Ainsi l'Antiquité confondait-elle tout ce qui ne participait pas de la culture grecque (puis gréco-romaine) sous le même nom de barbare ; la civilisation occidentale a ensuite utilisé le terme de sauvage dans le même sens. Or derrière ces épithètes se dissimule un même jugement : il est probable que le mot barbare se réfère étymologiquement à la confusion et à l'inarticulation du chant des oiseaux, opposées à la valeur signifiante du langage humain ; et sauvage, qui veut dire "de la forêt", évoque aussi un genre de vie animale, par opposition à la culture humaine. Dans les deux cas, on refuse d'admettre le fait même de la diversité culturelle ; on préfère rejeter hors de la culture, dans la nature, tout ce qui ne se conforme pas à la norme sous laquelle on vit. [...]

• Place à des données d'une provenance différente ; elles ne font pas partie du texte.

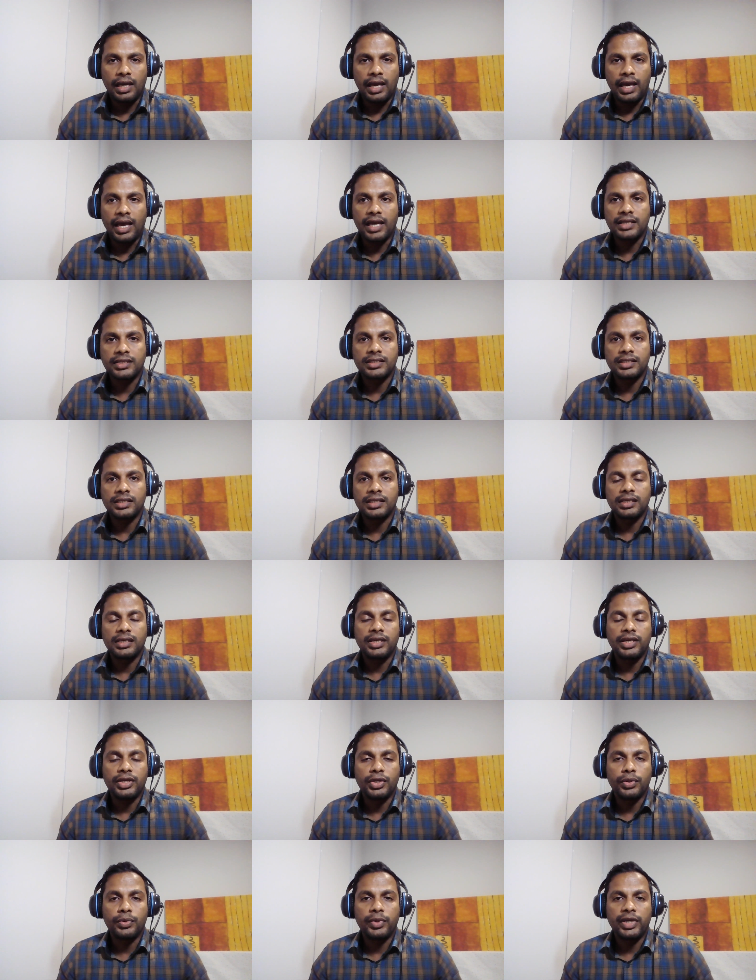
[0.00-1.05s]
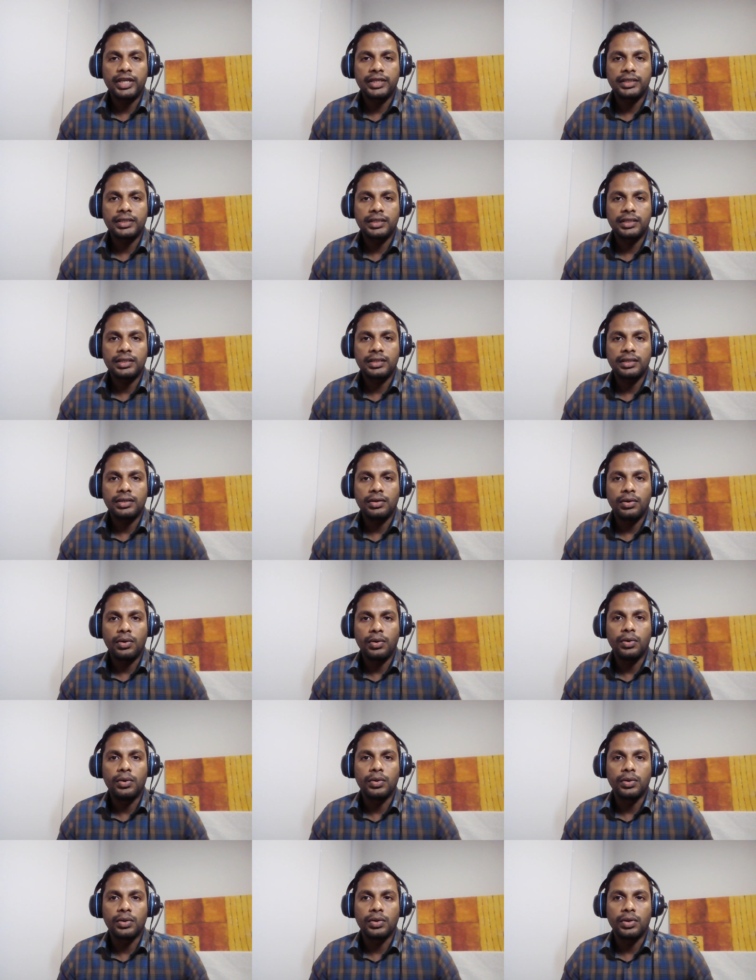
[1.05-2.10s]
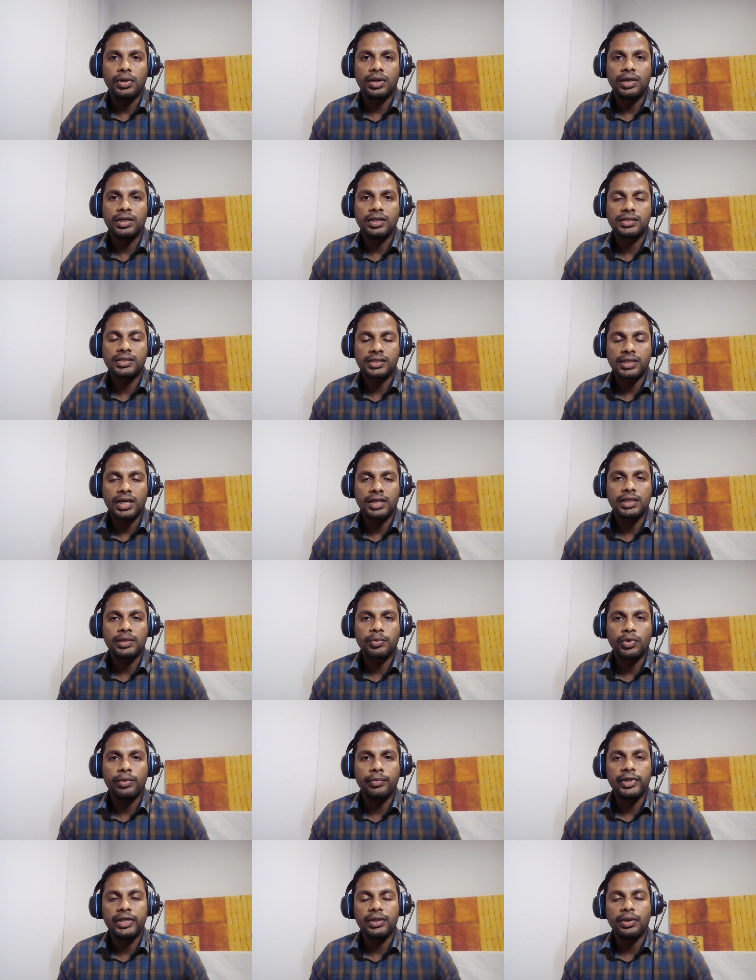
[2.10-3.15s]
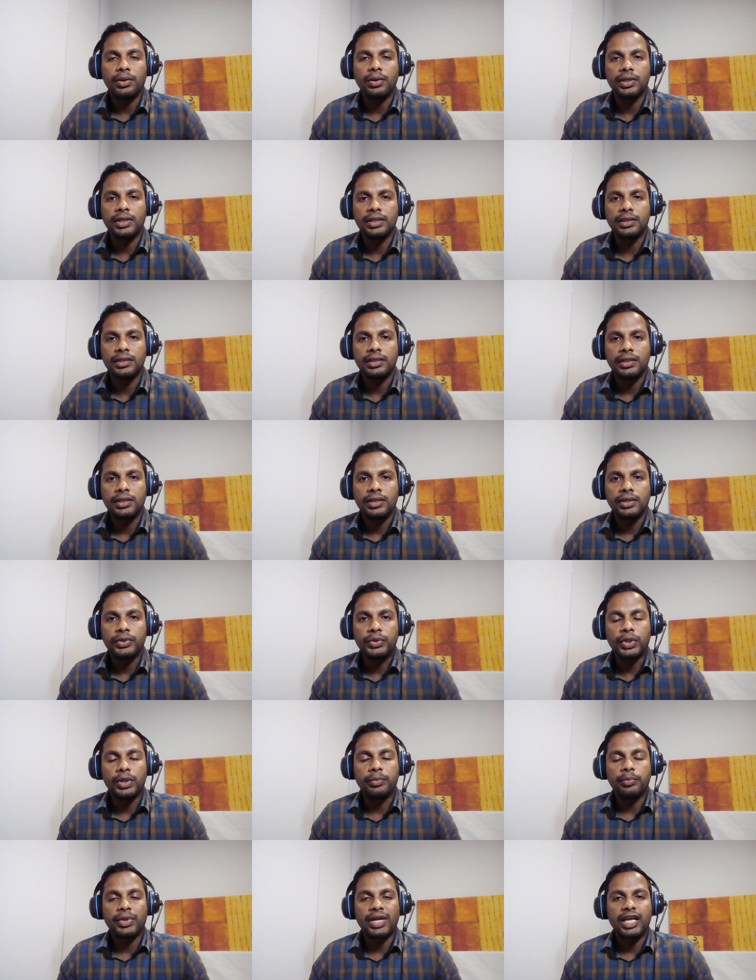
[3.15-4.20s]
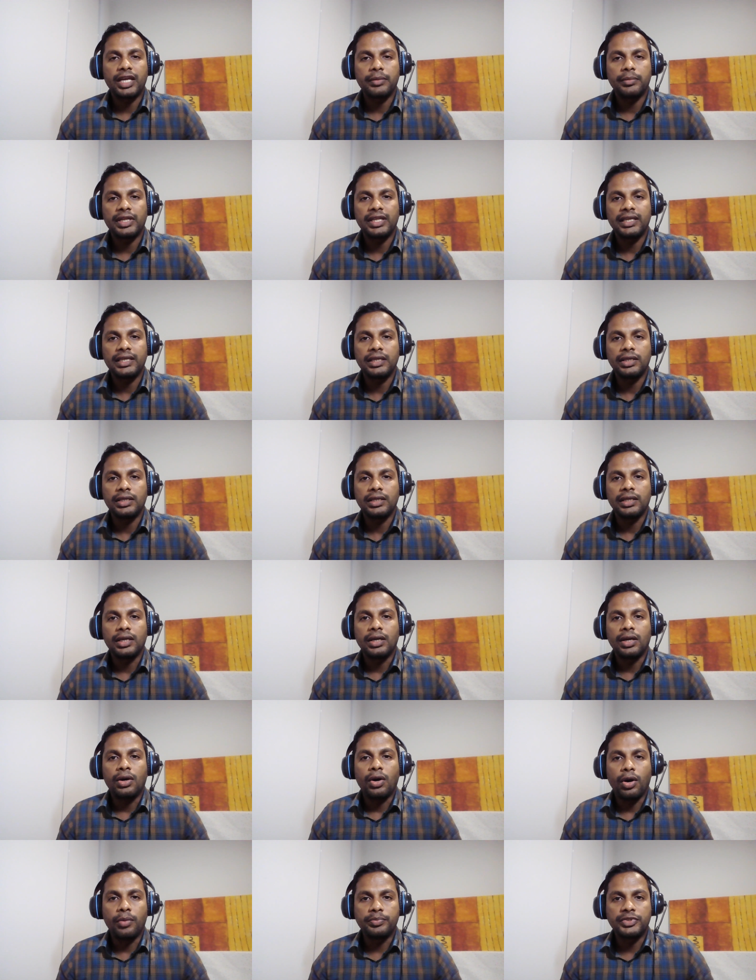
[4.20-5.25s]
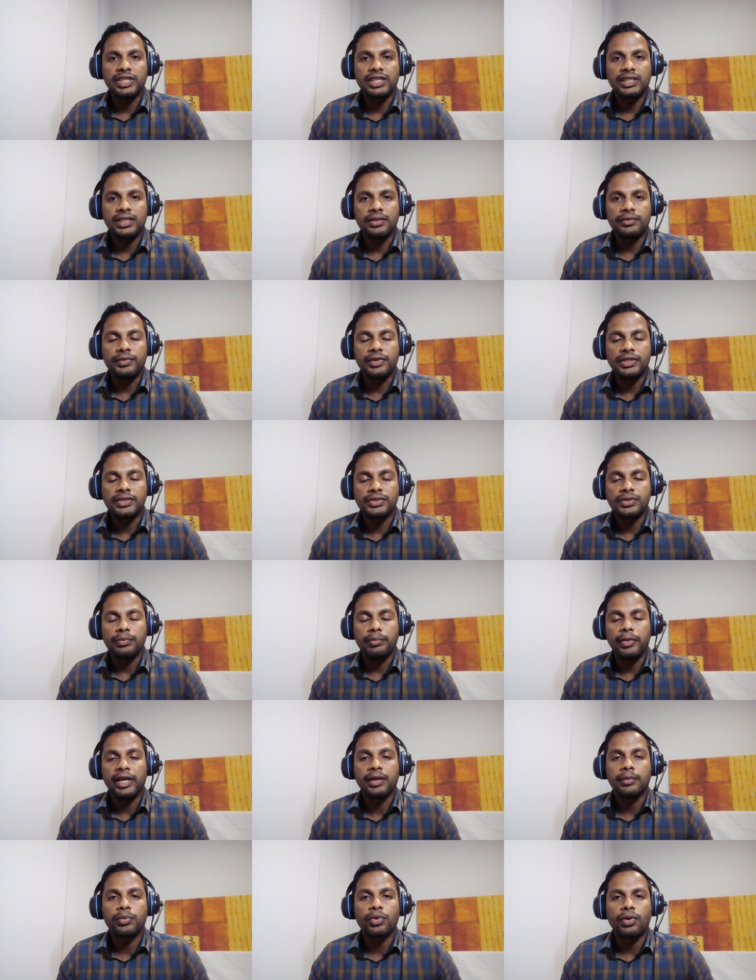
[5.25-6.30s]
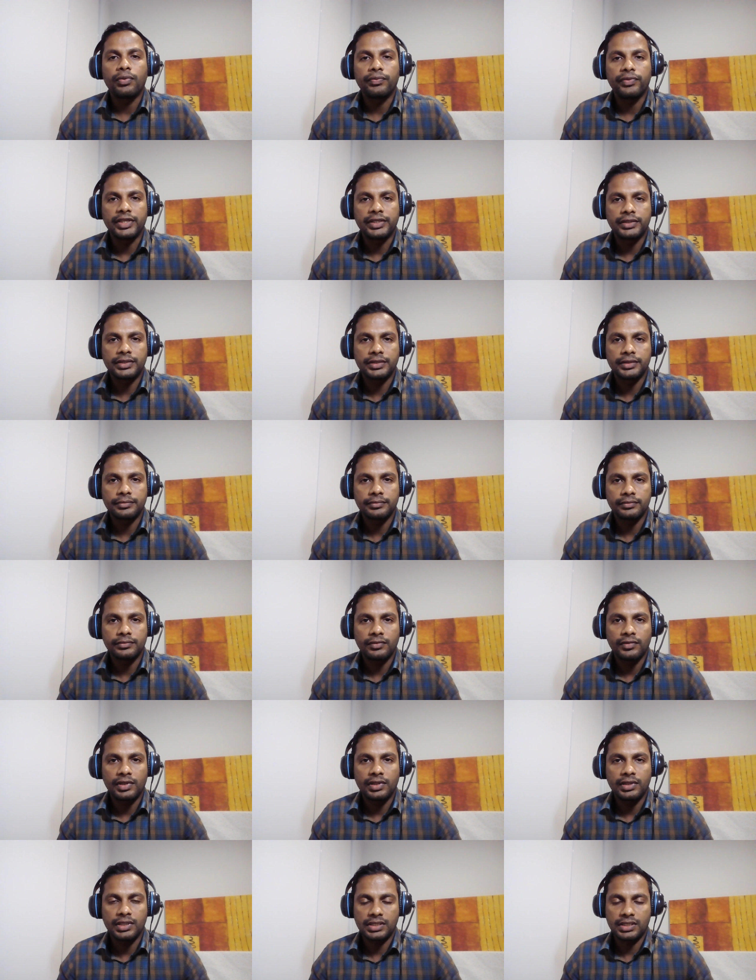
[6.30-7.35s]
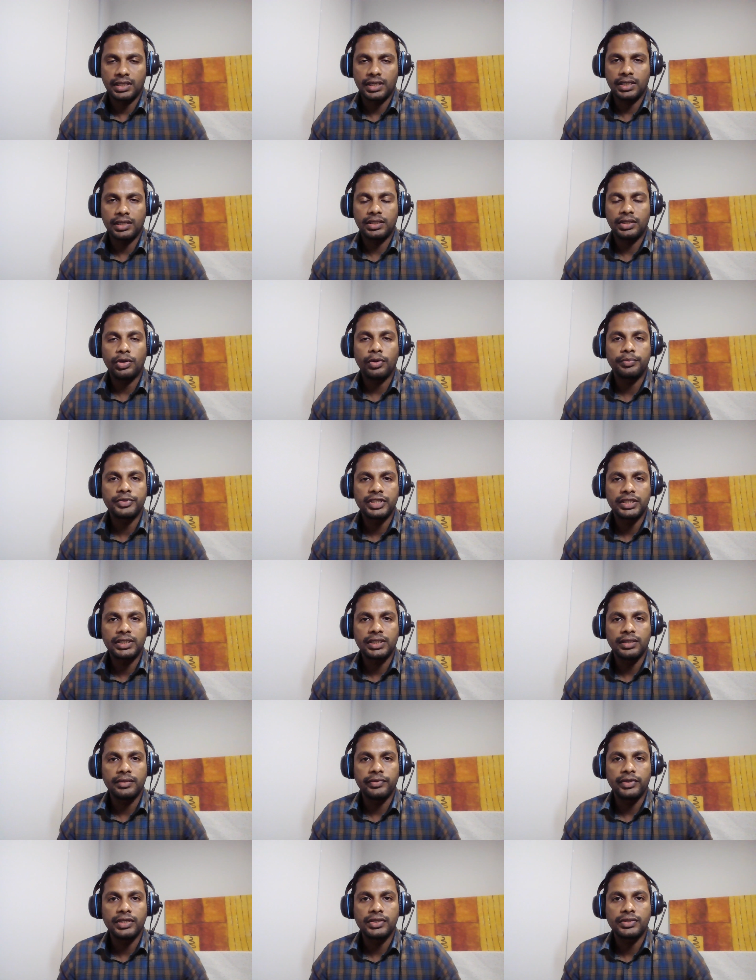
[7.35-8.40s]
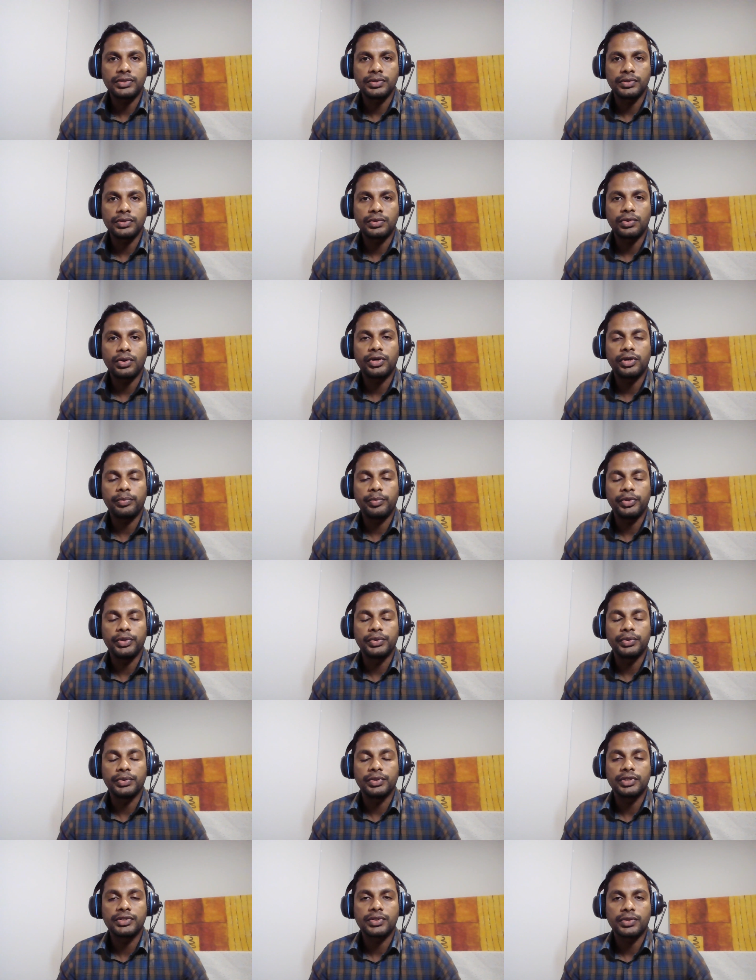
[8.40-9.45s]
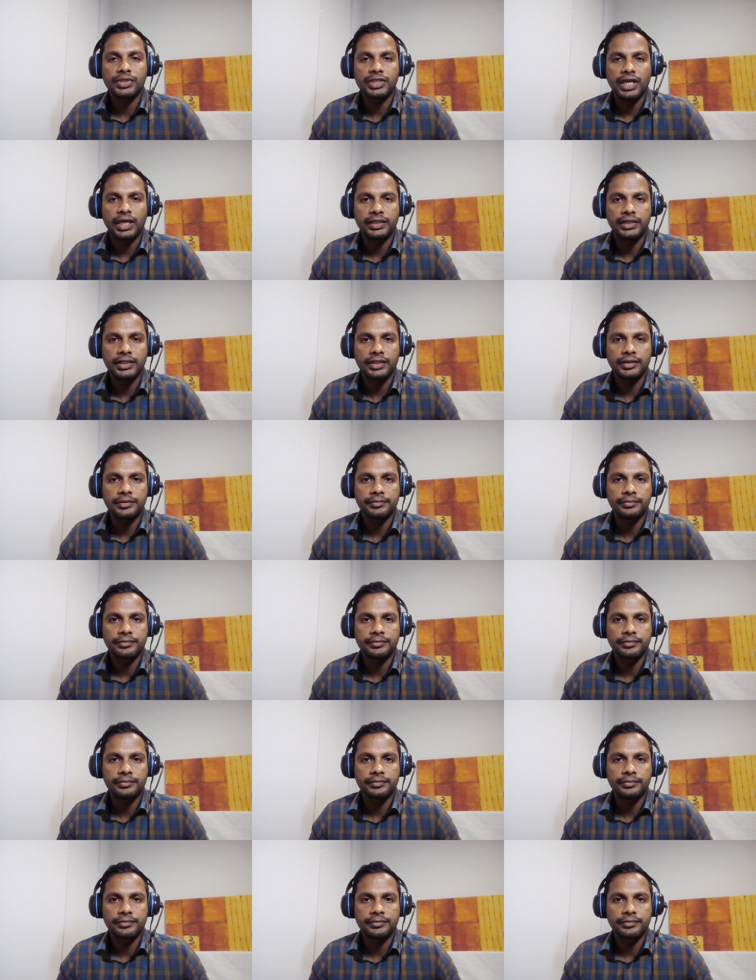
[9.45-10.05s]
As an innovator or a startup company owner, your primary objective is to make profit. The secondary objective is to contribute to the society.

Cette attitude de pensée, au nom de laquelle on rejette "les sauvages" (ou tous ceux qu'on choisit de considérer comme tels) hors de l'humanité, est justement l’attitude la plus marquante et la plus distinctive de ces sauvages mêmes. On sait, en effet, que la notion d’humanité, englobant, sans distinction de race ou de civilisation, toutes les formes de l’espèce humaine, est d’apparition fort tardive et d’expansion limitée. Là même où elle semble avoir atteint son plus haut développement, il n’est nullement certain - l’histoire récente le prouve - qu’elle soit établie à l’abri des équivoques ou des régressions. 

Mais, pour de vastes fractions de l’espèce humaine et pendant des dizaines de millénaires, cette notion paraît être totalement absente. L‘humanité cesse aux frontières de la tribu, du groupe linguistique, parfois même du village ; à tel point qu’un grand nombre de populations dites primitives se désignent d’un nom qui signifie les "hommes" (ou parfois - dirons-nous avec plus de discrétion - les "bons", les "excellents", les "complets"), impliquant ainsi que les autres tribus, groupes ou villages ne participent pas des vertus - ou même de la nature - humaines, mais sont tout au plus composés de "mauvais", de "méchants", de "singes de terre" ou d’ "œufs de pou". On va souvent jusqu’à priver l’étranger de ce dernier degré de réalité en en faisant un "fantôme" ou une "apparition".

Ainsi se réalisent de curieuses situations où deux interlocuteurs se donnent cruellement la réplique. Dans les Grandes Antilles, quelques années après la découverte de l'Amérique, pendant que les Espagnols envoyaient des commissions d'enquête pour rechercher si les indigènes possédaient ou non une âme, ces derniers s'employaient à immerger des Blancs prisonniers afin de vérifier par une surveillance prolongée si leur cadavre était ou non, sujet à la putréfaction.

Cette anecdote à la fois baroque et tragique illustre bien le paradoxe du relativisme culturel (que nous retrouverons ailleurs sous d'autres formes) : c'est dans la mesure même où l'on prétend établir une discrimination entre les cultures et les coutumes que l'on s'identifie le plus complètement avec celles qu'on essaye de nier. En refusant l'humanité à ceux qui apparaissent comme les plus "sauvages" ou "barbares" de ses représentants, on ne fait que leur emprunter une de leurs attitudes typiques. Le barbare, c'est d'abord l'homme qui croit à la barbarie."

- Levi-Strauss, Race et Histoire, "L'ethnocentrisme", 1952.